Zeugma Mozaik Müzesi
Gaziantep
Şehir keşiflerinde elbetteki yemeler içmeler çok önemli benim için ama bir o kadar önemli bir başka şey de tarih...
Keşfettiğimiz şehrin asıl tadı bu dokularla çıkıyor. Hafızamda en çok yer edenler, elbetteki bu yaşanmışlıklar oluyor...
Gaziantep' de bende yemekleri ile çağrışım yapan bir şehir olarak kalacaktı. Ta ki Zeugma Mozaik Müzesi' ni görene kadar...
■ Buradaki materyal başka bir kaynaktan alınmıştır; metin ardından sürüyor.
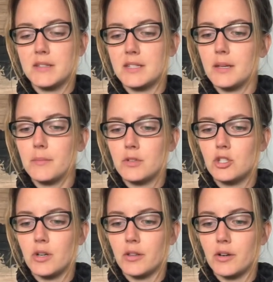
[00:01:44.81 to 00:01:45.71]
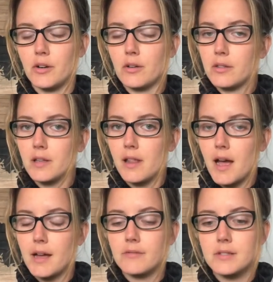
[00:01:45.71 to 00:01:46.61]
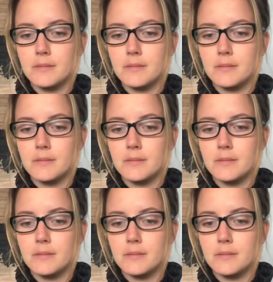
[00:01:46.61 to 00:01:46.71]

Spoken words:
him during their earthly lives.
Elbette şehirde görülmesi gereken başka yapılar da var. İlerleyen yazılarımda Gaziantep Gezisi başlığı altında genel olarak gezi planınımızı da açıklayacağım ve hatta tek tek ayrı ayrı yazılarda kendilerine de yer vereceğim ama gezmeden dönmeyin diyeceğim 3 yer var...
Zeugma Mozaik Müzesi, Gaziantep Savunması Ve Kahramanlık Panoraması Müzesi ve Hamam Müzesi. Bu üçüne bayıldım...
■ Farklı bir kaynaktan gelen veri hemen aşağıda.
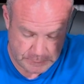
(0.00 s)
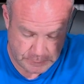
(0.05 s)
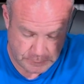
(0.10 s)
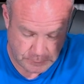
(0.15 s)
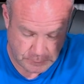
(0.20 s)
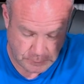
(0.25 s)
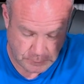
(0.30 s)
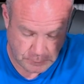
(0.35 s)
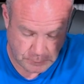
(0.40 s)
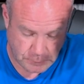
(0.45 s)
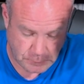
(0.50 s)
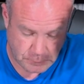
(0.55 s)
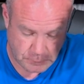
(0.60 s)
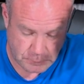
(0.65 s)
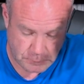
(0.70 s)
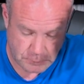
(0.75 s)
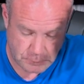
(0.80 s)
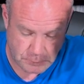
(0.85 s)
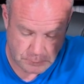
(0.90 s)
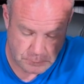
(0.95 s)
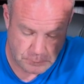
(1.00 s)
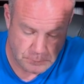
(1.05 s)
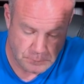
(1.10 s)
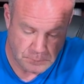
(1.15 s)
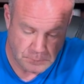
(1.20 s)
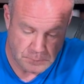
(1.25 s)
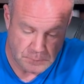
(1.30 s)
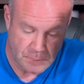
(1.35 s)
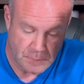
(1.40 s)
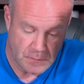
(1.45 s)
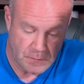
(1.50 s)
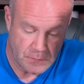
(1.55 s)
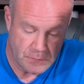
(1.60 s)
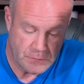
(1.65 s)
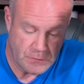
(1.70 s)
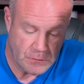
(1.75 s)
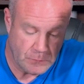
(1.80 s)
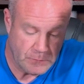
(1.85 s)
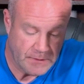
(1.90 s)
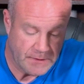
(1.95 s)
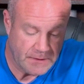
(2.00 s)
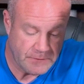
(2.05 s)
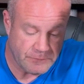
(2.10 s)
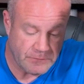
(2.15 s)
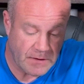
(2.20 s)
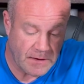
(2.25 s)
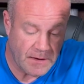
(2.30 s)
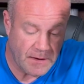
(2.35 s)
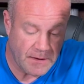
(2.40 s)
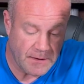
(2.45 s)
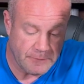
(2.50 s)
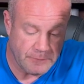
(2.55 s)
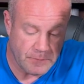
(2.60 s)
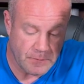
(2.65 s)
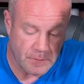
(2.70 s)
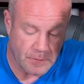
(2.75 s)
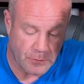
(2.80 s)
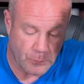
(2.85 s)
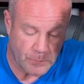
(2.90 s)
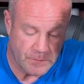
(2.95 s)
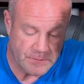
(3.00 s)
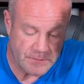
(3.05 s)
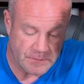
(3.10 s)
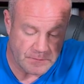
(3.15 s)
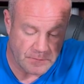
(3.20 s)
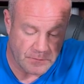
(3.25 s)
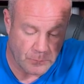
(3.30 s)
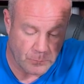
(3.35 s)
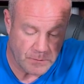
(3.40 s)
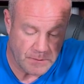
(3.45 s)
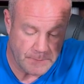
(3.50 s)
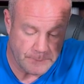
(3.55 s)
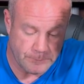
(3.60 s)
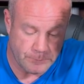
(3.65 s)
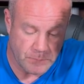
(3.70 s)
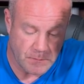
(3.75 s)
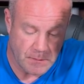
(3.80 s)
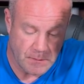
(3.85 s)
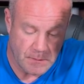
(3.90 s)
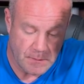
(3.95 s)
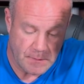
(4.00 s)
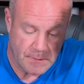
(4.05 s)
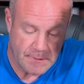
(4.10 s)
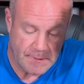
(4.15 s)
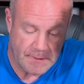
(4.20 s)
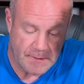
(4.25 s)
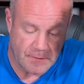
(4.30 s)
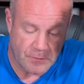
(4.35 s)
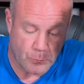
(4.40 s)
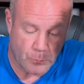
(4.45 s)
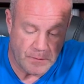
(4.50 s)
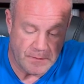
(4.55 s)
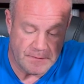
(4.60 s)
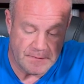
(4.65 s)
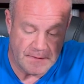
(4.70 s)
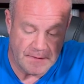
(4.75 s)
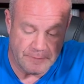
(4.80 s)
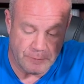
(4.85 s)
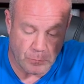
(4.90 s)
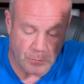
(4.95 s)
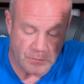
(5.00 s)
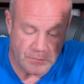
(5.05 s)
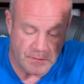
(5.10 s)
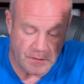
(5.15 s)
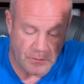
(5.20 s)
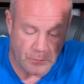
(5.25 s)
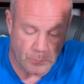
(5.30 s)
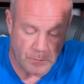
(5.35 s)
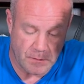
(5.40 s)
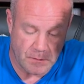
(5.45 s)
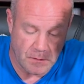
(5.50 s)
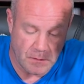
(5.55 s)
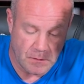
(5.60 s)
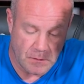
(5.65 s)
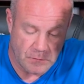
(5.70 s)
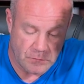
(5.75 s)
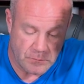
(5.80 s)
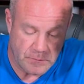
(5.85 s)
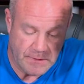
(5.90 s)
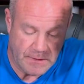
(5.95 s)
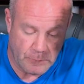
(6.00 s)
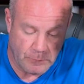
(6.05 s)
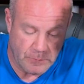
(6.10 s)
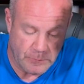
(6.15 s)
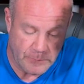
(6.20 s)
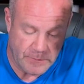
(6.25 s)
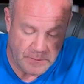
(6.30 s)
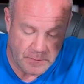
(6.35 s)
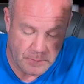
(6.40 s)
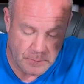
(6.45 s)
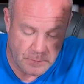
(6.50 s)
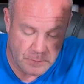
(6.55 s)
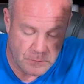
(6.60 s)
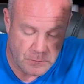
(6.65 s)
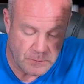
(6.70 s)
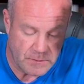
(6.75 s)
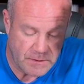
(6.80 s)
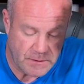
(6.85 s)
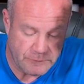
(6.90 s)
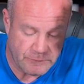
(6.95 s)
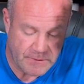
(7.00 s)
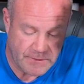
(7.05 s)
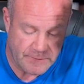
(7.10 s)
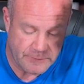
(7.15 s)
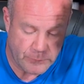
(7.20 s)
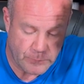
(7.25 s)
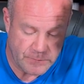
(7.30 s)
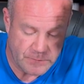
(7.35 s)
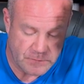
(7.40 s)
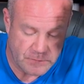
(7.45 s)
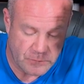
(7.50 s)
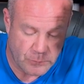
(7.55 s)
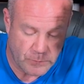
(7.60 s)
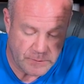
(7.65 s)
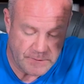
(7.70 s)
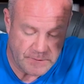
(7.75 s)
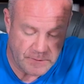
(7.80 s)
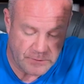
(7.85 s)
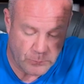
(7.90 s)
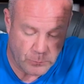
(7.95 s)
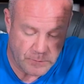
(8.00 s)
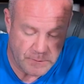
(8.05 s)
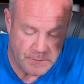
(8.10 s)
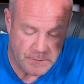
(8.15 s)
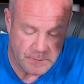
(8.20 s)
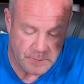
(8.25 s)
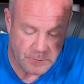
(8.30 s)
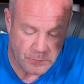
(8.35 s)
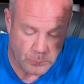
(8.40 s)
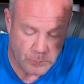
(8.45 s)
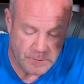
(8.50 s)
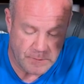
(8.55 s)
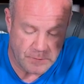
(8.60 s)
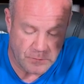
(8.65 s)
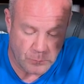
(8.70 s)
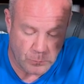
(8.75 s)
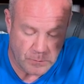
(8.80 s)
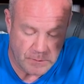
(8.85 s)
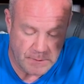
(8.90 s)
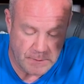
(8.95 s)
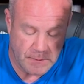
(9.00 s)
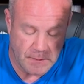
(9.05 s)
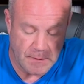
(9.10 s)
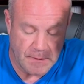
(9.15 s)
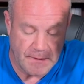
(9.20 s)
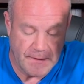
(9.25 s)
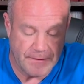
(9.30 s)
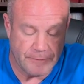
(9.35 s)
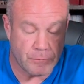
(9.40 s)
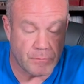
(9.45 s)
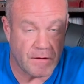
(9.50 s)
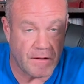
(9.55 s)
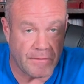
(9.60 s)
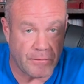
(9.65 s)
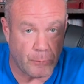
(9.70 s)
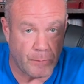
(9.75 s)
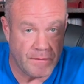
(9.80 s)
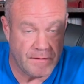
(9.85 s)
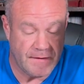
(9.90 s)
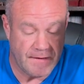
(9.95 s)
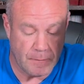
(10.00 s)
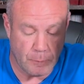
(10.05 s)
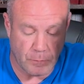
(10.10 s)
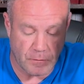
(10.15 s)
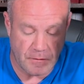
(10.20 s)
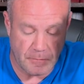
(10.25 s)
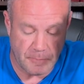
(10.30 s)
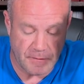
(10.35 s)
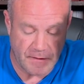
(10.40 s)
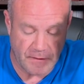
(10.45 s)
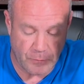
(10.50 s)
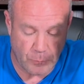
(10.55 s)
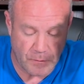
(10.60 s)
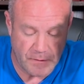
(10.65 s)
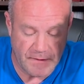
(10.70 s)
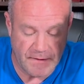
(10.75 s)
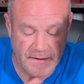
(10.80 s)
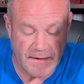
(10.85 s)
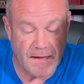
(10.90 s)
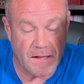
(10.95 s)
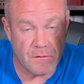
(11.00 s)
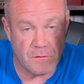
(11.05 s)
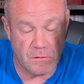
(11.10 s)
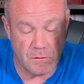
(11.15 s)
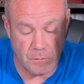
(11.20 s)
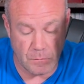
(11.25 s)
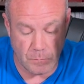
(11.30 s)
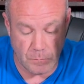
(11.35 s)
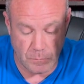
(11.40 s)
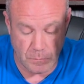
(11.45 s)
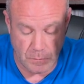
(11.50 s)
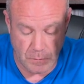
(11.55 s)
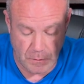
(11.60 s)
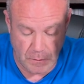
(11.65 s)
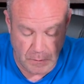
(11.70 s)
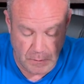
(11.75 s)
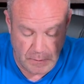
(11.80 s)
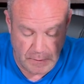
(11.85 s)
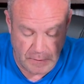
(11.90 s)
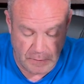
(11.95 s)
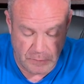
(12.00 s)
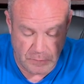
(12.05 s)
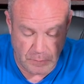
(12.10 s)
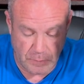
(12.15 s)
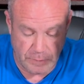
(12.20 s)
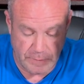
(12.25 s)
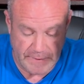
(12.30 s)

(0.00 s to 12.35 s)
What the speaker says: 295, 3 sets of 3, and 310, 4 sets of 3. So now we went 295, 3 sets of 3. He did 3, 3, 3. And for that 310, I wanted him to get 3. He got 2. And so that allows me to know that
Köprü ( geçit ) anlamında Zeugma. Ve Zeugma Mozaik Müzesi' de, Zeugma Antik Kenti' nin Gap Projesi kapsamında yapılan Birecik Barajı' nın yapımı sırasında sular altında kalma tehlikesi nedeniyle, Türk ve yabancı birçok arkeoloğun çalışmaları ile kurtarılan eserlerin sergilendiği Dünyanın en büyük ikinci mozaik müzesi...
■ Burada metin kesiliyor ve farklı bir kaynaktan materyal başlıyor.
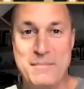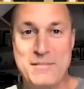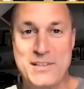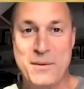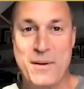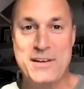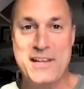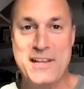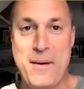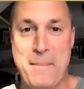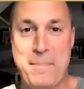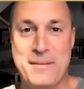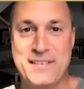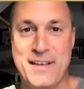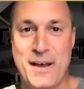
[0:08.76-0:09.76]
to a new
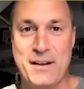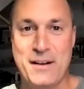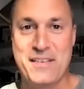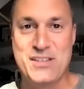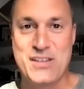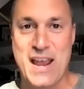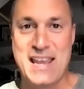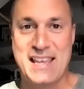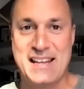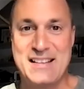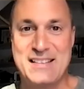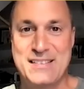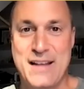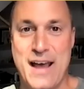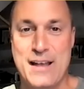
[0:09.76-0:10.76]
episode of the Shaken
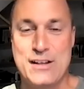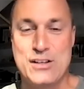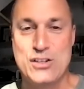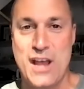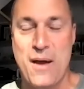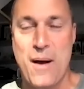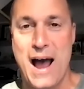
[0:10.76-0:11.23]
and Stirred Show.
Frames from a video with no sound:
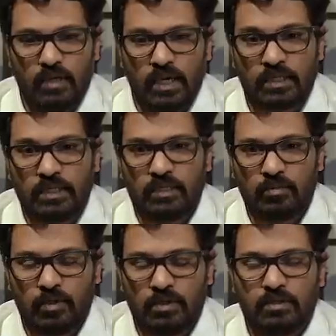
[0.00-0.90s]
acting
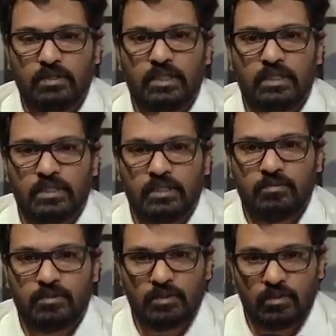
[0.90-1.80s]
upon their
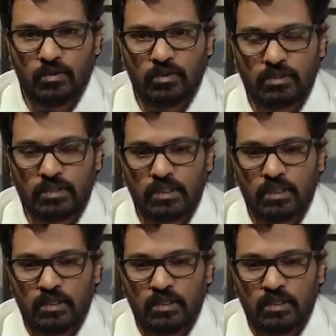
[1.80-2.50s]
dreams and goals.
Kurtarma kazılarında her biri muazzam eserler olarak ifade edilen mozaikler, duvar resimleri, Mars Heykeli, Kil Mühür Baskı Kolleksiyonu gibi eserler buraya taşınmış...
Tabi çalınanlardan geriye kalanlar dahil bu kurtarmaya...
2011 yılında açılmış Zeugma Mozaik Müzesi. Roma ve genç antik döneme ait 2500 metrekare' ye yakın mozaik, 140 metrekare duvar resmi, 4 Roma dönemi çeşmesi, 20 sütun, 4 kireç taşından yapılmış heykel, Tunç Mars Heykeli, mezar stelleri, lahitler ve mimari parçalar restorasyonu yapılarak sergilenecek hale getirilmiş...
Haftanın her günü açık olan müzenin yazları ve kışları açılış saati 09:00. Kapanış saati ise yazları 19:00 kışları 17:00. Bilet fiyatları 15 tl. Müzekartınız varsa, bir yıl içinde iki kez ziyaret edebilirsiniz...
Girişte bir çok müzede olduğu gibi burada da Audio Guide satılıyor. Kesinlikle almalısınız. Çünkü bu müzedeki eserleri gezerken tam olarak onlarla bütünleşebilmek ve anlayabilmek için her eserin hikayesini dinlemelisiniz...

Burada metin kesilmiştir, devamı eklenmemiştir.